For further validation of TE peptide identification, we synthesized 15 of the 83 unique peptides and analyzed them by MS. All MS analyses were performed on an Orbitrap Fusion MS (ThermoFisher Scientific, San Jose, CA) with peptides separated over a nano-LC column (100 µm I.D. packed to 25 cm with Waters M-Class BEH 1.7 µm packing material) by a gradient delivered by a Waters NanoAqcuity nano-LC. For each synthetic TE peptide, 250 fmol was injected and analyzed by MS utilizing various collision energies (HCD at 20, 25, 30, and 35 NCE) in order to match fragmentation spectra of Shraibman et al. Synthetic peptide MS data were analyzed in PEAKS in an identical manner to the MHC-bound peptidome data. Annotated spectra for the synthetic and experimental spectra were manually compared with validate peptide identifications. Through this process we were able to confirm 17 of 18 peptide spectra as visual matches, adding further confidence to TE peptide identifications.

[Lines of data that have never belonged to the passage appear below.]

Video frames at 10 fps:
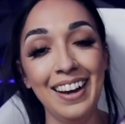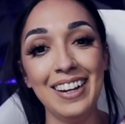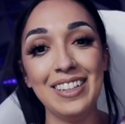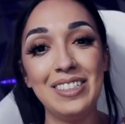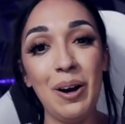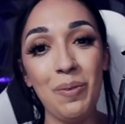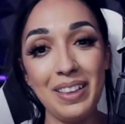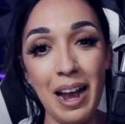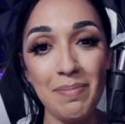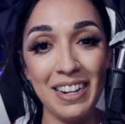So
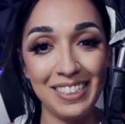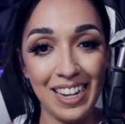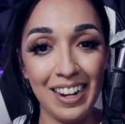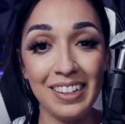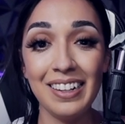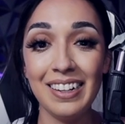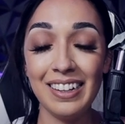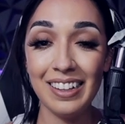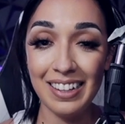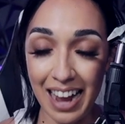with that being said,
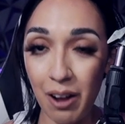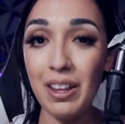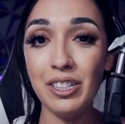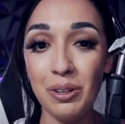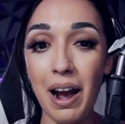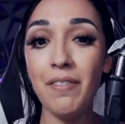now that you have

MHC class I peptide exchange

Recombinant HLA-A*03:01 MHC-I was refolded in the presence of a conditional peptide ligand that contains a UV-sensitive amino acid, as previously described62. The resultant purified, stable complex was incubated in the presence of 100-fold molar excess of synthetic TE-derived peptides of interest. HLA-A*03:01 was present at a concentration of 50 µg/ml (1.04 µm) in 25 mm TRIS pH 8.0, 150 mm NaCl, 2 mm EDTA, 5% DMSO. The peptide exchange reaction mixture was incubated for 25 min under a UV lamp set to 365 nm to induce cleavage of the UV-sensitive amino-acid 3-amino-3-(2-nitro)phenyl-propionic acid. Samples were then incubated at room temperature, overnight, to allow for peptide exchange to occur. Upon cleavage of the conditional peptide ligand, synthetic TE-derived peptides with suitable properties (affinity, solubility) exchanged into the complex displacing any fragments of the cleaved conditional ligand.

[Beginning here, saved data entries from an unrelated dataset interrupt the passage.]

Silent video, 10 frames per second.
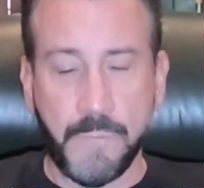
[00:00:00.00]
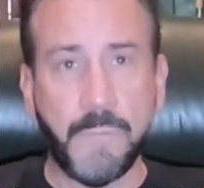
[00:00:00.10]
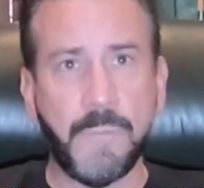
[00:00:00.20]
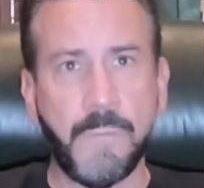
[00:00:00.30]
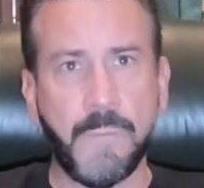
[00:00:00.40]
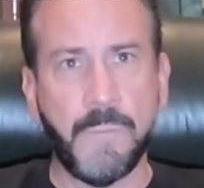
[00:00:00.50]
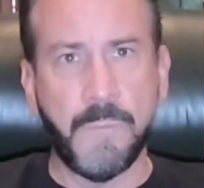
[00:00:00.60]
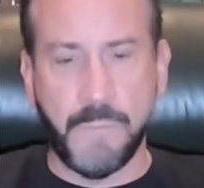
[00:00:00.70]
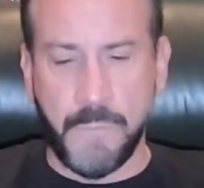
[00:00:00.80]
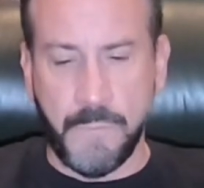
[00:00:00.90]

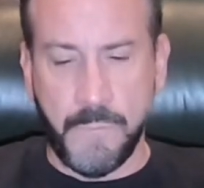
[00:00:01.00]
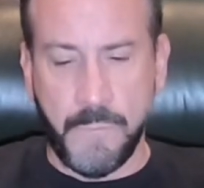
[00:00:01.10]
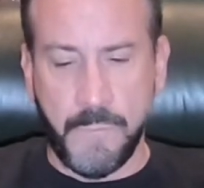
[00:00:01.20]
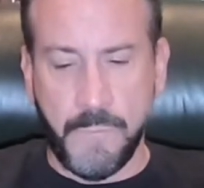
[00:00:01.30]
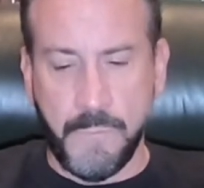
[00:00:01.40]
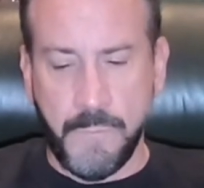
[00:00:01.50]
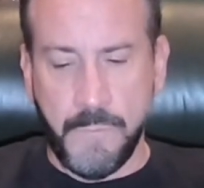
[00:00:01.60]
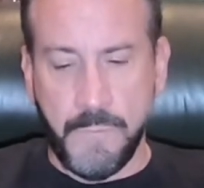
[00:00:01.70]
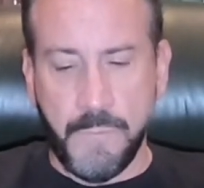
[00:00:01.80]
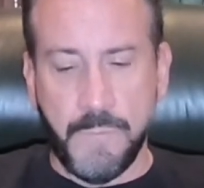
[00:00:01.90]

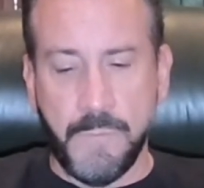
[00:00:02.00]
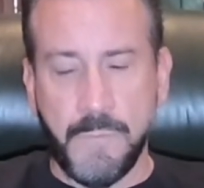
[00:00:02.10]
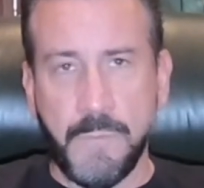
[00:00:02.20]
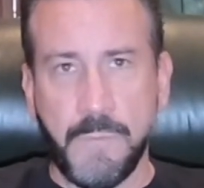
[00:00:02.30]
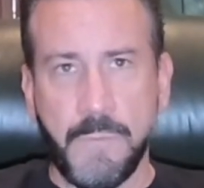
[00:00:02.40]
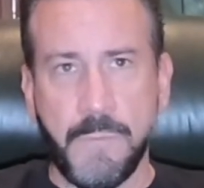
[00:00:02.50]
Nobody speaks.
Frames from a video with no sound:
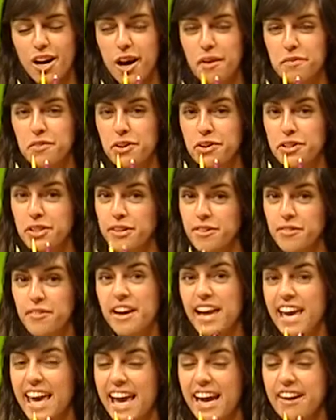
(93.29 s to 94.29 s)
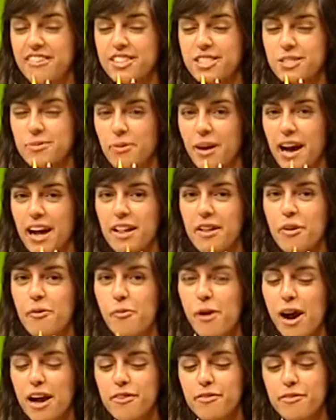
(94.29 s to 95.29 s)
I've got 3 here as well,
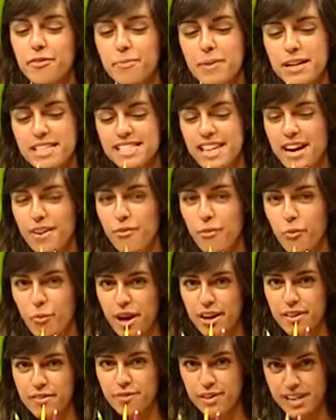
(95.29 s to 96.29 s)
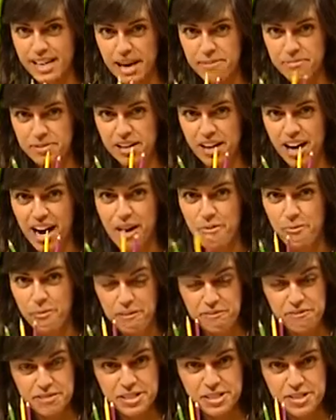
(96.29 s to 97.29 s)
1 for myself, 1 for camera guy and
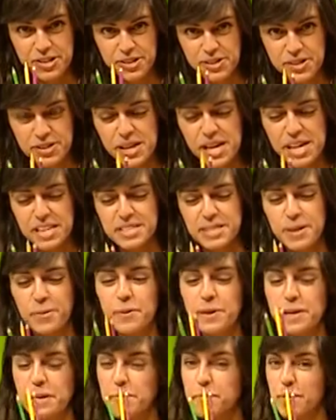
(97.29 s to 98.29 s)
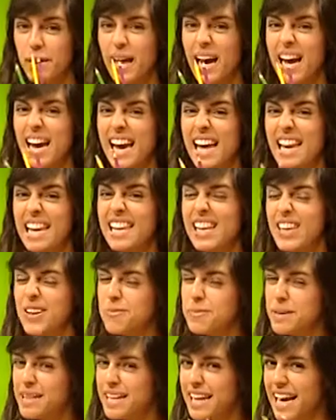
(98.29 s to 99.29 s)
1 for Dougal, so we can play a
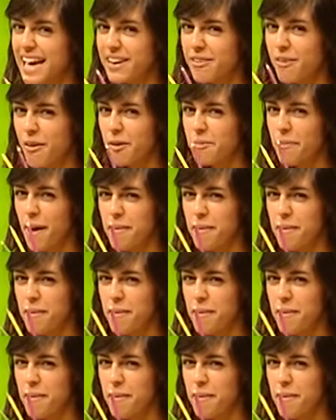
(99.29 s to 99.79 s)
little bit later on.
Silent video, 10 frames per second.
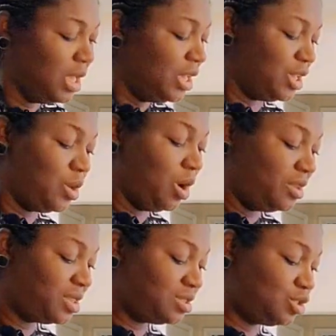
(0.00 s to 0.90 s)
he got
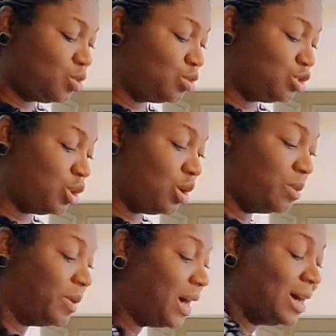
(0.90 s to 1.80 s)
this good job
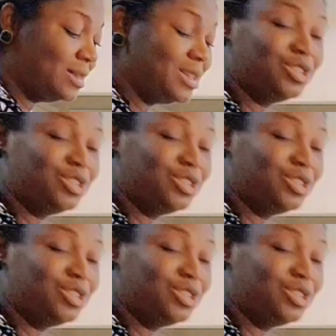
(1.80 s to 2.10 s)
and he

2D- LCMS characterization of peptide exchange

To determine successful exchange of TE-derived peptides into HLA-A*03:01 complexes, a 2-dimensional liquid chromatography MS method was used. The first dimension LC method employed an analytical SEC column (Agilent AdvanceBio SEC 300 Å, 2.7 µm, 4.6 × 15 mm) to separate intact complex from excess peptide run at an isocratic flow of 0.7 ml/min in 25 mm TRIS pH 8.0, 150 mm NaCl for 10 min. A sampling valve collected the entirety of the complex peak that eluted between 1.90 and 2.13 min in a volume of 160 µl and injected it onto the second dimension reversed phase column (Agilent PLRP-S 1000 Å, 8 µm, 50 × 2.1 mm). The second dimension column was exposed to a gradient of 5–50% mobile phase B in 4.7 min at 0.55 ml/min with the column heated to 80 °C. Mobile phase A was 0.05% TFA. Mobile phase B was 0.05% TFA in acetonitrile. The column eluent was sent to an Agilent 6224 TOF LCMS for MS data acquisition.

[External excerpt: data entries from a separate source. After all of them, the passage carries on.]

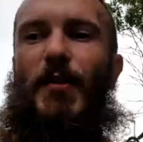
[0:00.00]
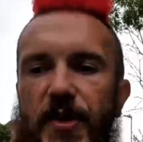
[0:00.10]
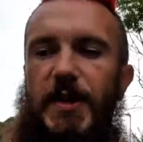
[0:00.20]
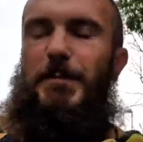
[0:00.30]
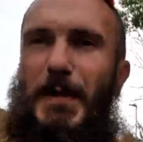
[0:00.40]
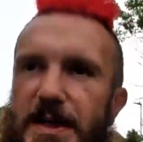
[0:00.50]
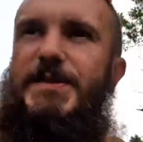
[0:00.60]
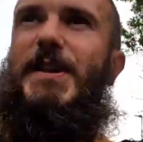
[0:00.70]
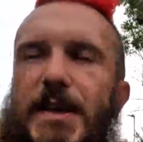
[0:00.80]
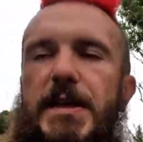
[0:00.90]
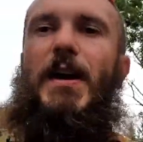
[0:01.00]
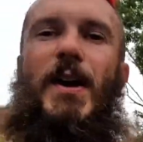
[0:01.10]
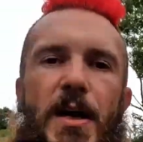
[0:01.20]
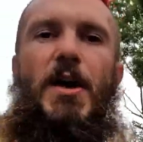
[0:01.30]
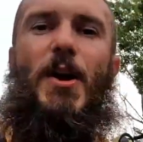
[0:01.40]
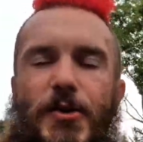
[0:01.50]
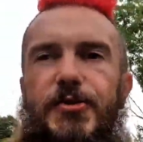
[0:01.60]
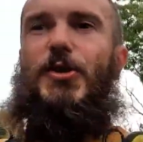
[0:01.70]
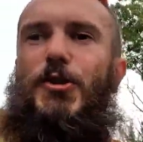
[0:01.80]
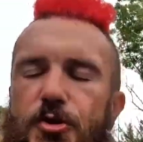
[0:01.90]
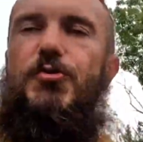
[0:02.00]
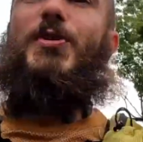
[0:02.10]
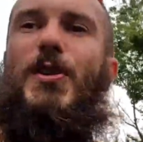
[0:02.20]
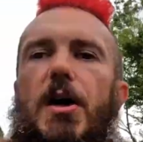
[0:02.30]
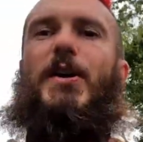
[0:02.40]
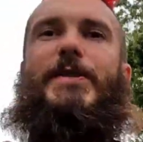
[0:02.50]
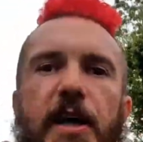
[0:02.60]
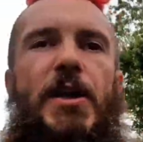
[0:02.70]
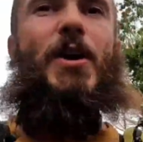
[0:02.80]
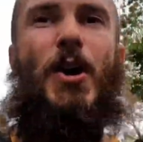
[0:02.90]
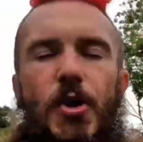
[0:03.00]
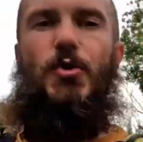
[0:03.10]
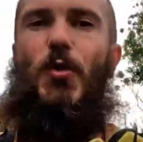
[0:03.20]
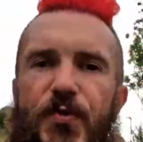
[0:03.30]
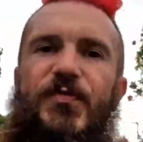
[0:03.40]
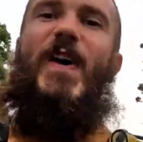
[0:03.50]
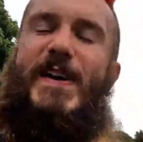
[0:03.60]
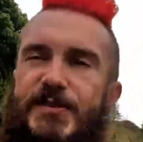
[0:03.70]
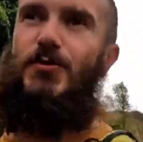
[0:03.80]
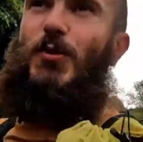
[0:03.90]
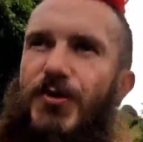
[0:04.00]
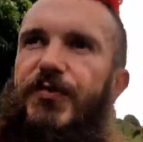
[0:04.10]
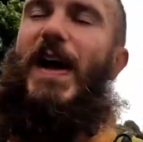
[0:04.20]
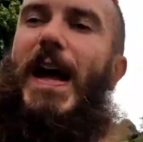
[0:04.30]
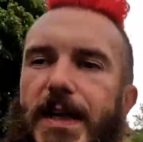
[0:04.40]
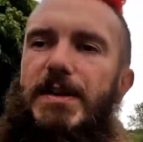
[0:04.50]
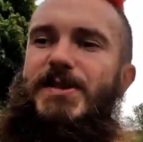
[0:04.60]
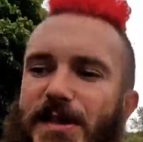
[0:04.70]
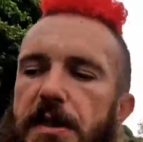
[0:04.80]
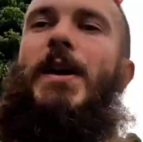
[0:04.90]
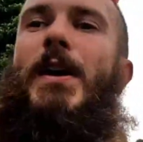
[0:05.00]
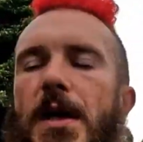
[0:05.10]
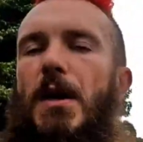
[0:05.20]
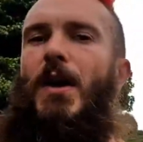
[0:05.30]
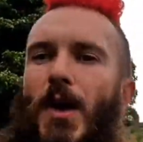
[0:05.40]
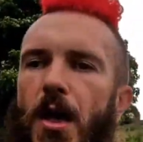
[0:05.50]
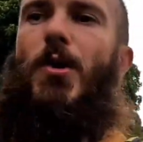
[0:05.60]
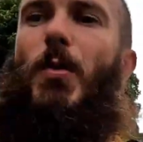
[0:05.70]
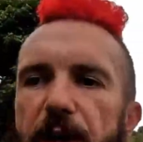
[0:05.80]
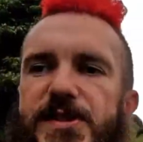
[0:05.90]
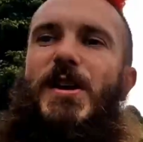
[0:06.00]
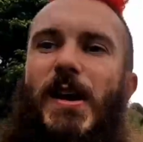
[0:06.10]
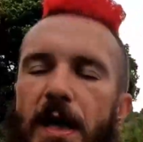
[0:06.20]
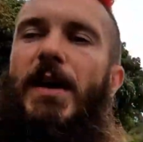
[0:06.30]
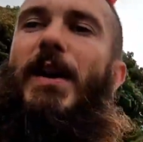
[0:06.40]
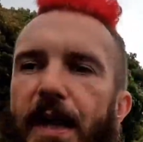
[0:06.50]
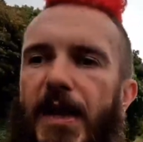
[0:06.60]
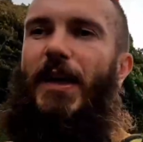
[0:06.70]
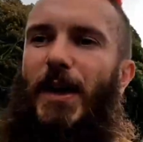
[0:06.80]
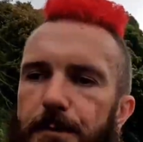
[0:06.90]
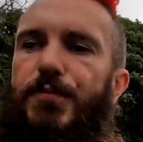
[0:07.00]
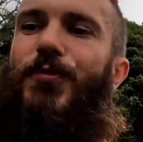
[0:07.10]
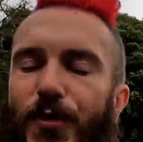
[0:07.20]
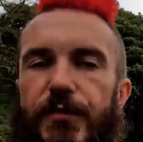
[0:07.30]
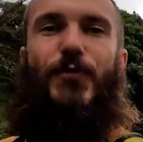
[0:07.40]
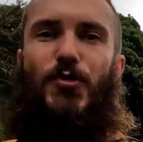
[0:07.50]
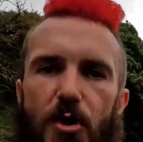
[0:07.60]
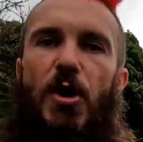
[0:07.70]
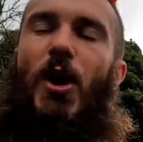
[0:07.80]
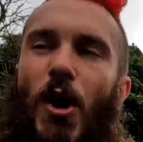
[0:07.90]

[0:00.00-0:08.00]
the ability to utilize your fat stores for energy, which improves your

HLA-A*03:01 complex peak area (detected at 280 nm) in the first dimension and mass spec detection of the peptide in the second dimension are used to determine successful exchange. Successful exchange of a peptide into the complex after cleavage of the conditional ligand during the peptide exchange reaction stabilizes the complex and results in nearly complete recovery of the starting complex measured in the first dimension SEC analysis. The peptide that has exchanged into the complex can then be detected in the second dimension, where the complex is run under denaturing conditions with mass spectral analysis allowing for direct detection of the peptide of interest. Unsuccessful peptide exchange reactions result in destabilized complex after the cleavage of the conditional ligand when a peptide fails to bind to and stabilize the complex. This is measured as a reduction in A280 peak area of the complex on SEC and an absence of peptide in the second dimension. In some cases, such as for peptide RLAPRPASR, no reduction in peak area was observed, however the peptide was not detected by MS. A small number of peptides, due to their properties, are not captured by the second dimension chromatography column and method. In these cases, the peak area recovery is enough to suggest successful exchange when the proper experimental controls are used.

Reporting summary

Further information on research design is available in the Nature Research Reporting Summary linked to this article.